A spheroid-based 3-D culture model for pancreatic cancer drug testing, using the acid phosphatase assay

Abstract

Current therapy for pancreatic cancer is multimodal, involving surgery and chemotherapy. However, development of pancreatic cancer therapies requires a thorough evaluation of drug efficacy in vitro before animal testing and subsequent clinical trials. Compared to two-dimensional culture of cell monolayer, three-dimensional (3-D) models more closely mimic native tissues, since the tumor microenvironment established in 3-D models often plays a significant role in cancer progression and cellular responses to the drugs. Accumulating evidence has highlighted the benefits of 3-D in vitro models of various cancers. In the present study, we have developed a spheroid-based, 3-D culture of pancreatic cancer cell lines MIAPaCa-2 and PANC-1 for pancreatic drug testing, using the acid phosphatase assay. Drug efficacy testing showed that spheroids had much higher drug resistance than monolayers. This model, which is characteristically reproducible and easy and offers rapid handling, is the preferred choice for filling the gap between monolayer cell cultures and in vivo models in the process of drug development and testing for pancreatic cancer.

Figure 1. General characteristics of spheroid growth. A, Volume of MIAPaCa-2 and PANC-1 spheroids as a function of time in culture, with an initiation interval of 4 days and a seeding density of 1.2×10³ MIAPaCa-2 cells and 1.0×10³ PANC-1 cells per well. Data points are mean spheroid volumes for 8 to 16 spheroids. B, Proportion of propidium iodide (PI)-positive cells in MIAPaCa-2 and PANC-1 spheroids as a function of the average spheroid diameter determined by flow cytometry following dissociation of 15 to 30 spheroids. C, Viable cells in MIAPaCa-2 and PANC-1 spheroids as a function of the average spheroid diameter. Data are reported as average cell numbers determined from 3 aliquots of 15 to 30 spheroids.

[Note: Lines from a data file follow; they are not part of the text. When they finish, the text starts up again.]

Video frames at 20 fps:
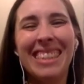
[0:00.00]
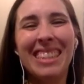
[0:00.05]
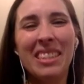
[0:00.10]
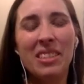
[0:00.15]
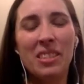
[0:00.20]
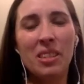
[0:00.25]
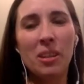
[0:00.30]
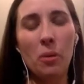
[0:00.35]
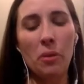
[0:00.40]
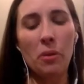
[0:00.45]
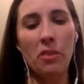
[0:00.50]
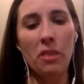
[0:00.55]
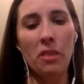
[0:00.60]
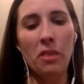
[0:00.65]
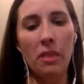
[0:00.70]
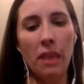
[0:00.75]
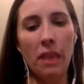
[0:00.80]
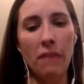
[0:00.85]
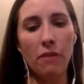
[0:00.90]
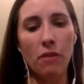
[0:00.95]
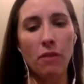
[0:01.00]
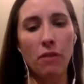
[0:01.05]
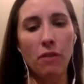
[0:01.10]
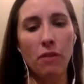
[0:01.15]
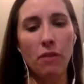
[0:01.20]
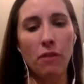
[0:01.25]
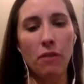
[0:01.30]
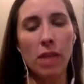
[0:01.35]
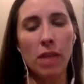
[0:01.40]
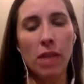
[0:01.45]
So if you
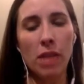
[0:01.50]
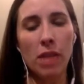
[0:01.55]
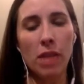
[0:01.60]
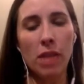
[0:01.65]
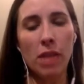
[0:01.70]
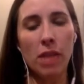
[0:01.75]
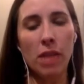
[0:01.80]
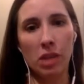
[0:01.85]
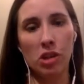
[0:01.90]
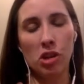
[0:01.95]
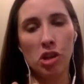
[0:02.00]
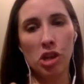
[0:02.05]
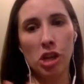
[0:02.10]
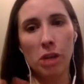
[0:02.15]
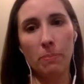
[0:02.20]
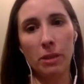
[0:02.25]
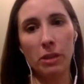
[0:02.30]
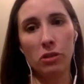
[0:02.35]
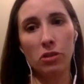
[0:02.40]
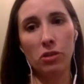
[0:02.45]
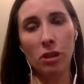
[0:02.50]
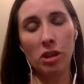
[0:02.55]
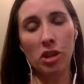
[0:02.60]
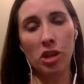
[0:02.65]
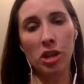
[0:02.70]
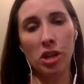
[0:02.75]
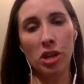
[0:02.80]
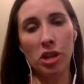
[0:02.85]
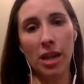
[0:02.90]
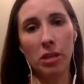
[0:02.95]
take the marriage relationship and
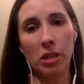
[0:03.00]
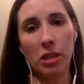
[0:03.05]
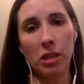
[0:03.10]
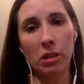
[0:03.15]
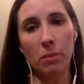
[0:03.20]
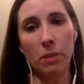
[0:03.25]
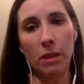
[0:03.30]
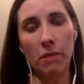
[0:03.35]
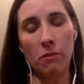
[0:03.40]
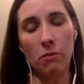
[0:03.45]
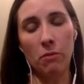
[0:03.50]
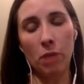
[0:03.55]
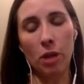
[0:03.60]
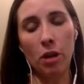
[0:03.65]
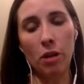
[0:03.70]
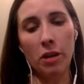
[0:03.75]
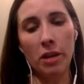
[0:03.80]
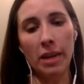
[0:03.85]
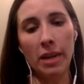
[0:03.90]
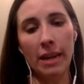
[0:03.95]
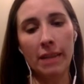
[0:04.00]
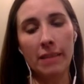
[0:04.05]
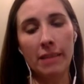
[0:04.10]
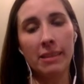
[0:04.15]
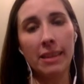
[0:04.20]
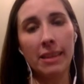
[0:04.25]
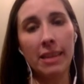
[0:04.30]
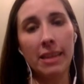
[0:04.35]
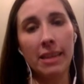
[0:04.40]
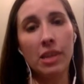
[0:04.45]
stretch it out a little bit regarding
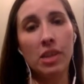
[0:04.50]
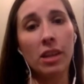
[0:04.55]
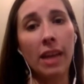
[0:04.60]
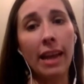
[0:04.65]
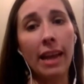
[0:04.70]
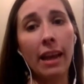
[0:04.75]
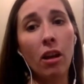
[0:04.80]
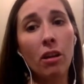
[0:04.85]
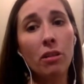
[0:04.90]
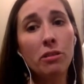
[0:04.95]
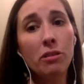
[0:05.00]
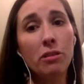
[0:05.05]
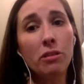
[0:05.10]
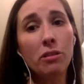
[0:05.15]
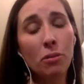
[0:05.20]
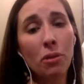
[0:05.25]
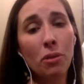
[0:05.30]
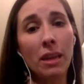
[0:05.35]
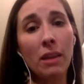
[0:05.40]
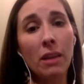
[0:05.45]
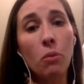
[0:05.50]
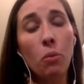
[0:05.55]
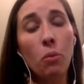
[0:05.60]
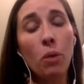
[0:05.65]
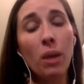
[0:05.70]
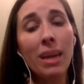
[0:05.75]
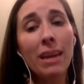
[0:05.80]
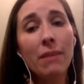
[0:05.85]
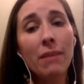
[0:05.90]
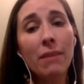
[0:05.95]
isolation, I also think
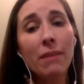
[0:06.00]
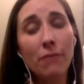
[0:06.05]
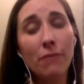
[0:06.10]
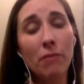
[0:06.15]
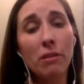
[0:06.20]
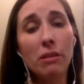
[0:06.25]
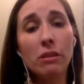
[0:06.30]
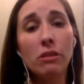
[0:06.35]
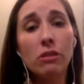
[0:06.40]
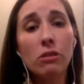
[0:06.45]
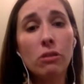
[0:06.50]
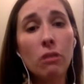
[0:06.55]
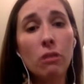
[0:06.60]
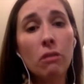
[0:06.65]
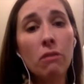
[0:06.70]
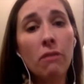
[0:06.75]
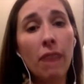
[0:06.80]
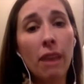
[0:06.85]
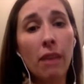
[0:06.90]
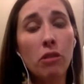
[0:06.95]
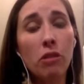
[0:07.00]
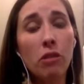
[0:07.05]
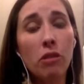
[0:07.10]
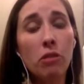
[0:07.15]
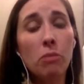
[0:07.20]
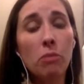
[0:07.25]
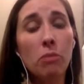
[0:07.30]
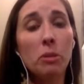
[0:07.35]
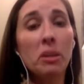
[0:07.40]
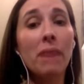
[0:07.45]
we have found it so
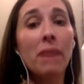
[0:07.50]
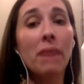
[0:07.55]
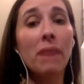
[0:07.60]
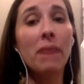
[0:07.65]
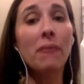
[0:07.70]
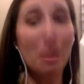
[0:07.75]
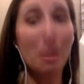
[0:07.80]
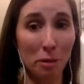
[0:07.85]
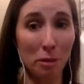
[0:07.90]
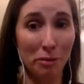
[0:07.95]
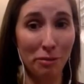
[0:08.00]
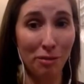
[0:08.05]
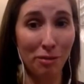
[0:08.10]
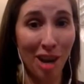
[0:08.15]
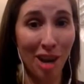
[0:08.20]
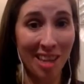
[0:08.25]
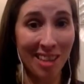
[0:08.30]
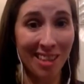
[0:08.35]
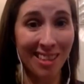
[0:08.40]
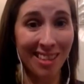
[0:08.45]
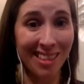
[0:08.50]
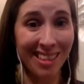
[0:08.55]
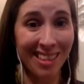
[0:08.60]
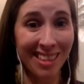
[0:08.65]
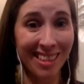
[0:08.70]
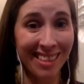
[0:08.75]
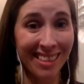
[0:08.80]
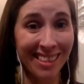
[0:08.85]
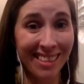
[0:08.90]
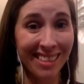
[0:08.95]
valuable to have couple friends.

Figure 2. Linearity of the acid phosphatase (APH) assay in MIAPaCa-2 and PANC-1 spheroids. APH colorimetric measurement in MIAPaCa-2 and PANC-1 spheroids (mean, n≥8 spheroids) as a function of the average number of viable cells per spheroid. Three aliquots of 20 spheroids were measured for each data point.

Figure 3. Acid phosphatase (APH) activity reflects cell viability in MIAPaCa-2 and PANC-1 spheroids after treatment. Comparison of APH activity and live cell counts following dissociation in MIAPaCa-2 and PANC-1 spheroids after treatment with different concentrations of gemcitabine for 72 h. Drug efficacy was documented relative to the respective untreated controls. Data are reported as means.

Figure 4. Application of the acid phosphatase (APH) assay to determine drug effects in MIAPaCa-2 and PANC-1 spheroid cultures. APH activity/cell viability in MIAPaCa-2 and PANC-1 monolayer and spheroid cultures after 72 h of treatment with gemcitabine and 5-fluorouracil (5-FU). Data are reported as means of ≥3 individual experiments each with eight spheroids treated and measured per condition. IC₅₀ values were calculated to investigate the difference of drug efficacy in 2-D vs 3-D culture and in these two pancreatic cancer cell lines.

Figure 5. Spheroid integrity following treatment with gemcitabine and 5-fluorouracil (5-FU). Phase contrast images of MIAPaCa-2 spheroids at the initiation of drug treatment and after a 72-h treatment interval with 0.1, 10, and 100 µM (Bar: 500 µm).